You also have a point about symmetry, yeah, if I had a project like this, I'd arbitrarily restrict the archive to symmetric puzzles because I like them more, and, as above, it would help with the predictability of the data length.
||Posted: Wed May 05, 2021 6:35 am|
A game I’m working with recently stores its script as length-prefixed data, costing one extra byte per entry. Seeking is still O(n) so there is also a small table storing the address of every 256th item. Overall, seek time is on the order of a few frames, not really noticeable.
Using multiplication and division is slow on Z80, but again not really a concern as puzzle loading time isn’t likely to be an issue if it’s faster than a second or so.

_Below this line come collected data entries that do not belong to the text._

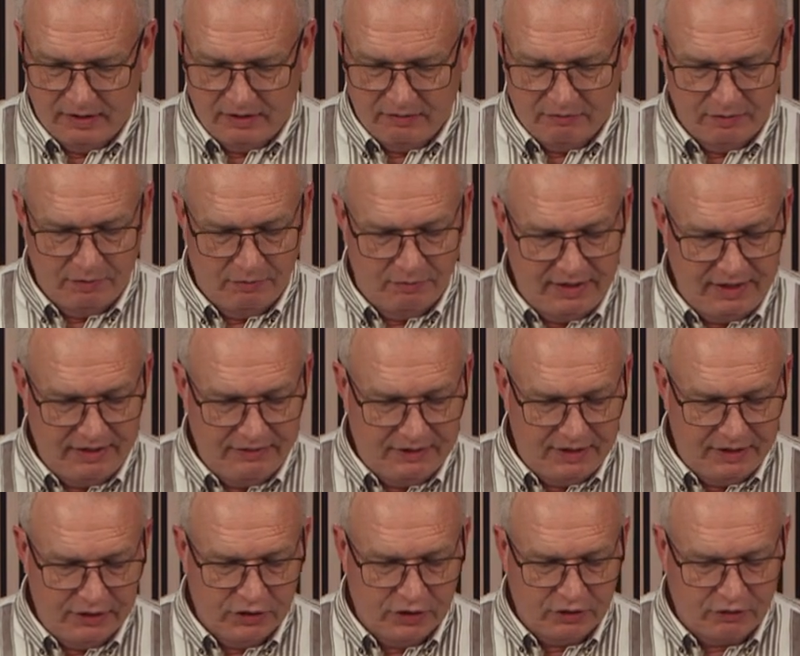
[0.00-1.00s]
we read
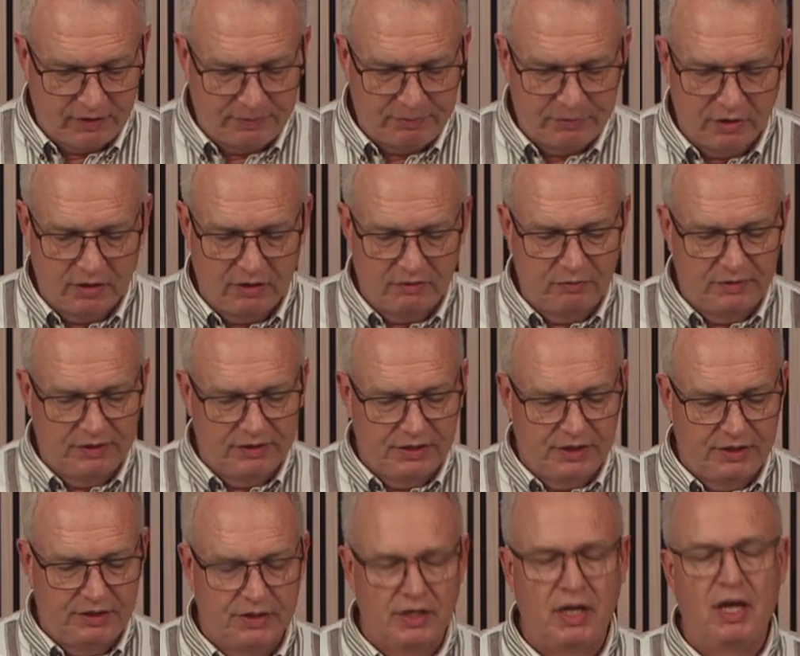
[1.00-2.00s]
this scripture, which
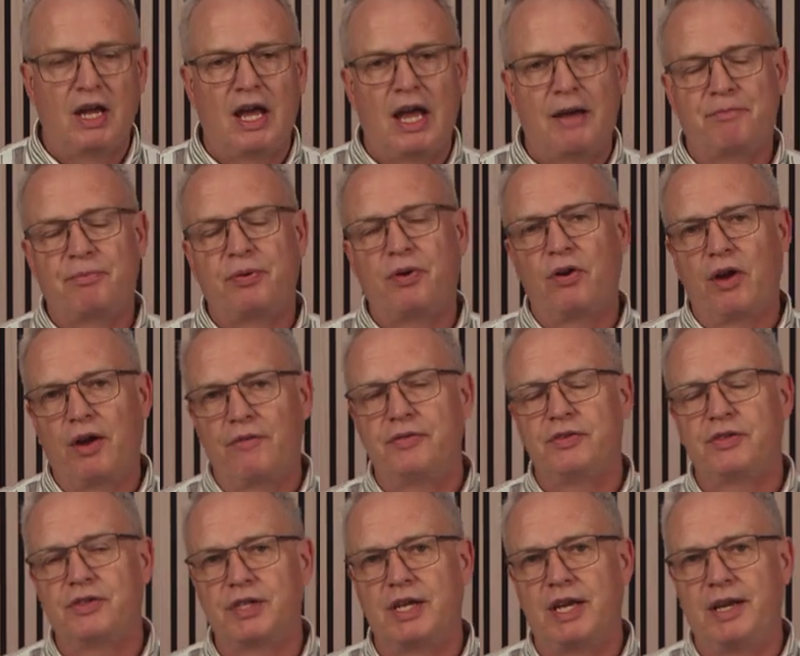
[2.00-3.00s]
is a
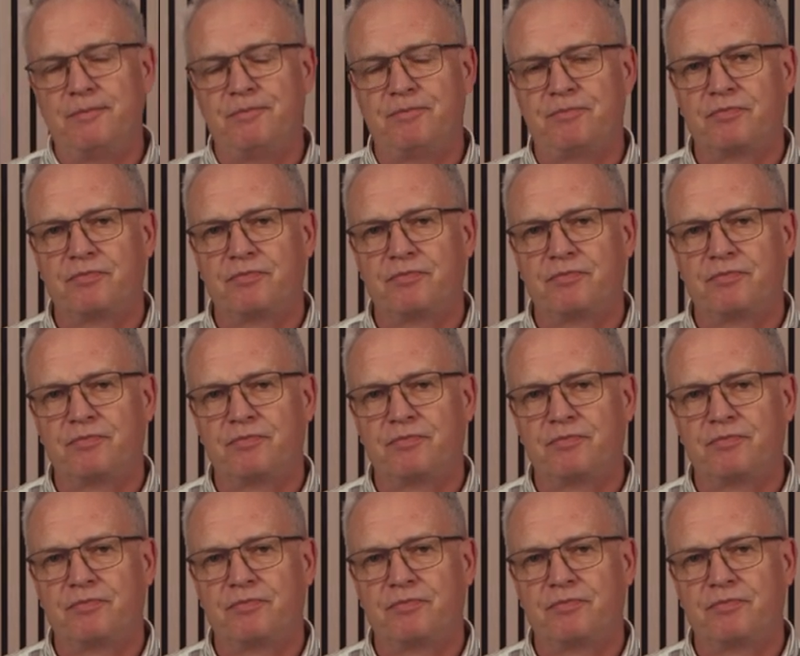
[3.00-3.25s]
prophecy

I’m not a Sudoku expert, but I imagine that more difficult puzzles tend to be very sparse, so optimising for that case may be a good idea - so encoding the “gap lengths”, perhaps as a run of nybbles, and the multiplication-packed values as above, might work well there; but for simpler puzzles, it may be more efficient to instead store the populated squares as a bitmap.
The ultimate compression might be to implement a puzzle generation algorithm. You might then algorithmically generate every puzzle as a function of its “index”, with that serving as both a random seed and a difficulty level, at a cost of 0 bytes per puzzle - but probably a lot of time to generate.
||Posted: Mon May 10, 2021 12:56 pm|
There are so many ways to skin a cat.
In your example you could store the non-empty positions in 10 bytes + 1 bit:
010 001 000
000 010 001
001 000 100
100 101 000
110 010 011
000 101 001
001 000 100
100 010 000
000 100 010
Then you store on 4 bits each non-empty value starting arbitrarily at the top left and reading from left to right, top to bottom:
2 = 0010, 8 = 1000, etc.
In your example 12,5 bytes are needed, considering your have 7 spare bits from the previous table, that whole grid would fit in (10 + 1 + 12) 23 bytes.
That wouldn't need a complicated algorithm.